Too often judicial decisions in child custody cases are stepping stones to the next dispute. At the outset, one parent is certain the other parent is unfit and must have little to no influence about the child’s/children’s upbringing. The other parent usually disagrees. The battle is joined.
My associate, Shahla Chehrazi, M.D., a child, adolescent and adult psychiatrist and child, adolescent and adult psychoanalyst, and I have evaluated parents and children in order to assist the family court in its deliberations about what custodial arrangement is in the best interest of the minor child/children. Our goal is not only to assist the attorneys and family law judge but to help each parent understand and accept the basis for our opinions.
When One Parent is Mentally Impaired
Mental disorders take many forms. In instances of a parent with drug or alcohol abuse, the major psychiatric issue for us is impairment of judgment, frequency and degree of intoxication, parental judgment and oversight during custody, and, if relevant, how long and how successful abstention and rehabilitation has been. Such parents are often in denial about the extent of his/her problem and incapacity.
On the one hand, it is best for a child to have a healthy relationship with each parent. On the other hand, the child’s best interests require his/her safety should not be put at physical and psychological risk. Being with a parent who is at significant risk to be intoxicated may be such a safety risk. The age and maturity of the child is a consideration. For example, a six-month-old is defenseless; a sixteen-year-old has greater autonomy. As evaluators, we must examine each case on its merits and consider the particular circumstances of each parent against the best interests of the child.
Chronic Mental Illness
Some chronic mental illnesses are severely debilitating and prevent effective parenting. Schizophrenia with active psychosis, rapidly cycling Bipolar Disorder (Manic-Depression), and Major Depressive Disorder with psychosis are three such conditions. Supervised parental visitation without custody may be appropriate, although the child’s age and the impact of the parents’ symptoms must be considered when assessing the child’s best interest.

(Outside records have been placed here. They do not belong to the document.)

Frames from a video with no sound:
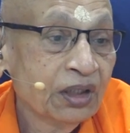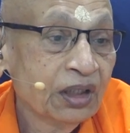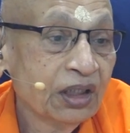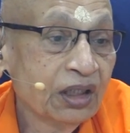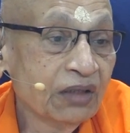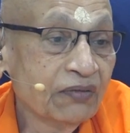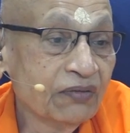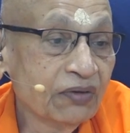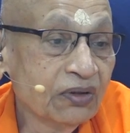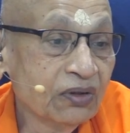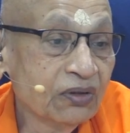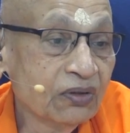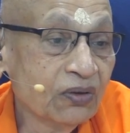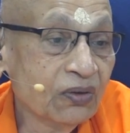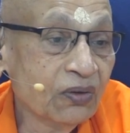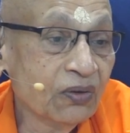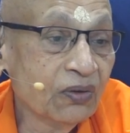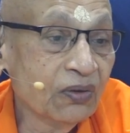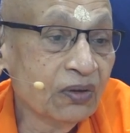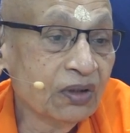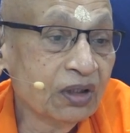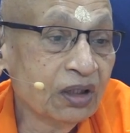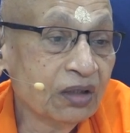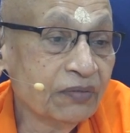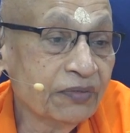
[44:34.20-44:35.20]
Even though
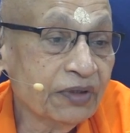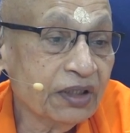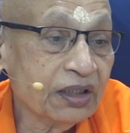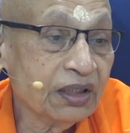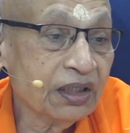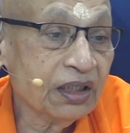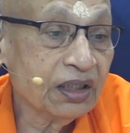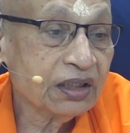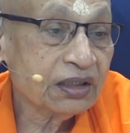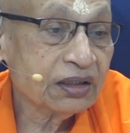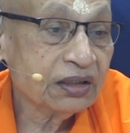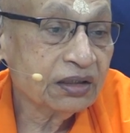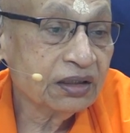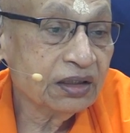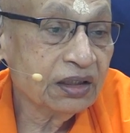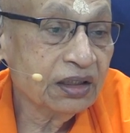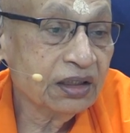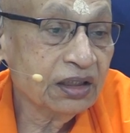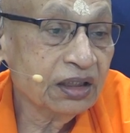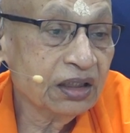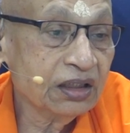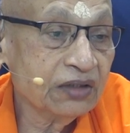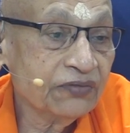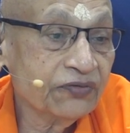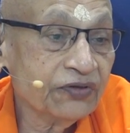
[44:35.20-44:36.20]

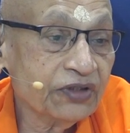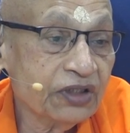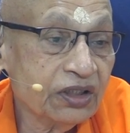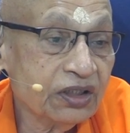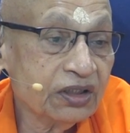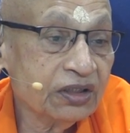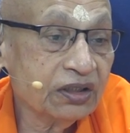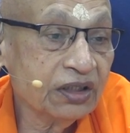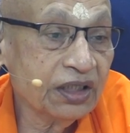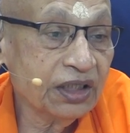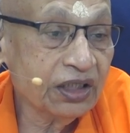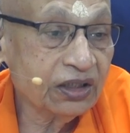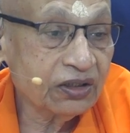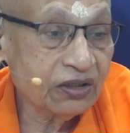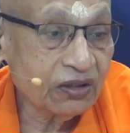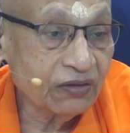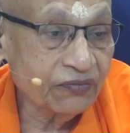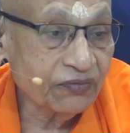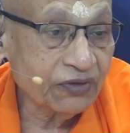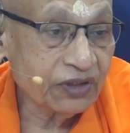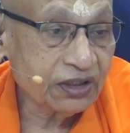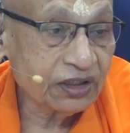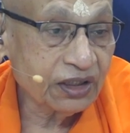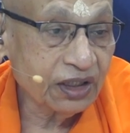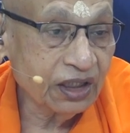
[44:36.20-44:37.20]
limitlessness, which is nature of
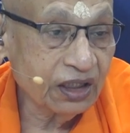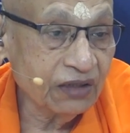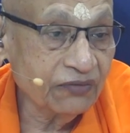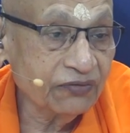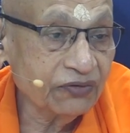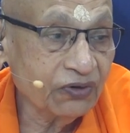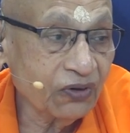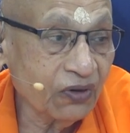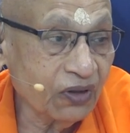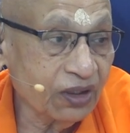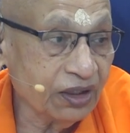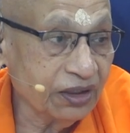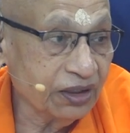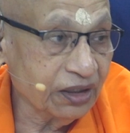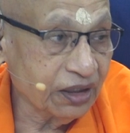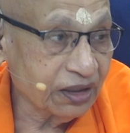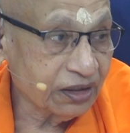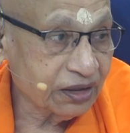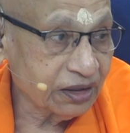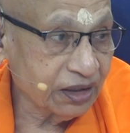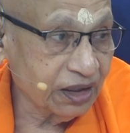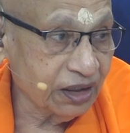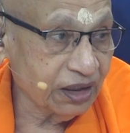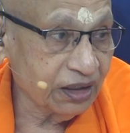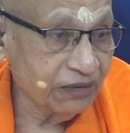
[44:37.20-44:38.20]
the Self, is already
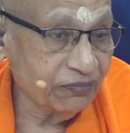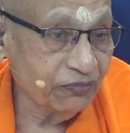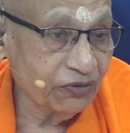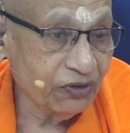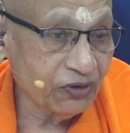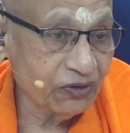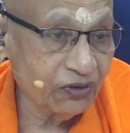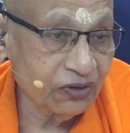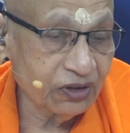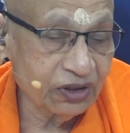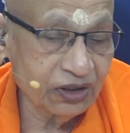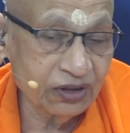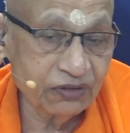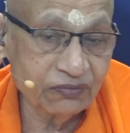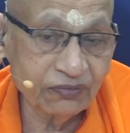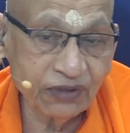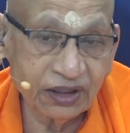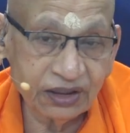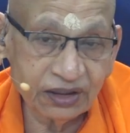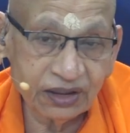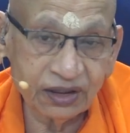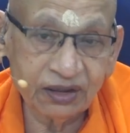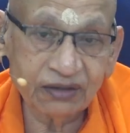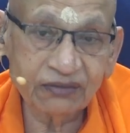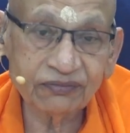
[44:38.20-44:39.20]
attained because it is
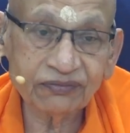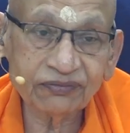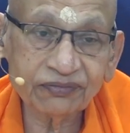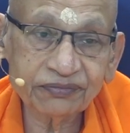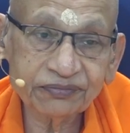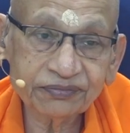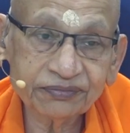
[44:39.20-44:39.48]
myself,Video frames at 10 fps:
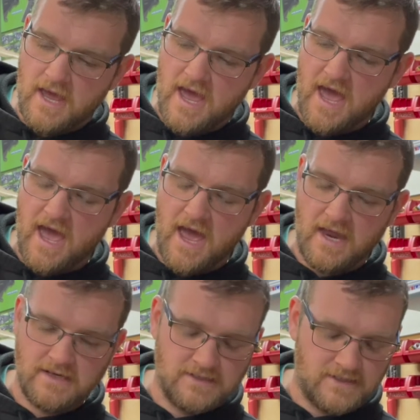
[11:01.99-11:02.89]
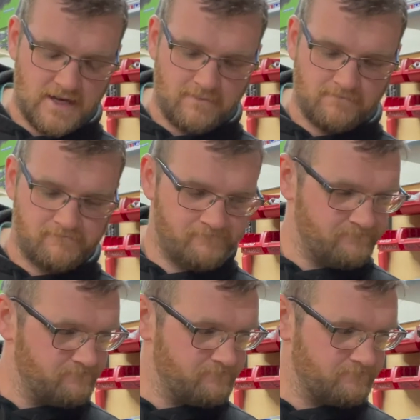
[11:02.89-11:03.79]
And
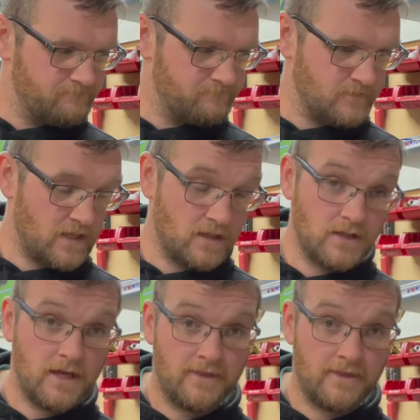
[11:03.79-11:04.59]
yeah,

A personality disorder is a disruptive pattern of behavior which usually begins in late adolescence or early adulthood and thereafter causes impairment in social, occupational or other functioning. The impairment may include parenting. Personality disorder symptoms which may place a child at excessive risk include, but are not limited to:
- Explosive Personality (rage attacks)
- Antisocial behavior which may include drug dealing; armed robbery; impulsive dangerous activities (e.g., drag racing); or recurrent poor judgment which places a child at risk (e.g., taking the child to bars at night or leaving the young child unattended).
- Paranoid personality where the child is repeatedly accused and excessively punished or disciplined for imagined wrongs.
- Schizotypal personality where the parent is unable to make an emotional or empathic attachment to the child.
- Borderline personality with drug or alcohol abuse, or short-term but unpredictable severe depression with repeated suicide gestures or attempts.
We have evaluated cases with these hallmarks and others.
The custody evaluation commonly includes all or several of the following:
- Interviewing each parent
- Interviewing each child in the presence of each parent and separately
- Interviewing collateral informants
- Reviewing all prior family court expert reports and judicial decisions
- Reviewing all relevant medical records, police records, and other documents such as probation reports
- Speaking with medical and mental health treaters
- Submitting a written report
Irrespective of who has retained us, we are impartial when we evaluate the family. We are responsible to the court when we make our custody recommendations. At all times, we consider what is in the best interests of the child or children.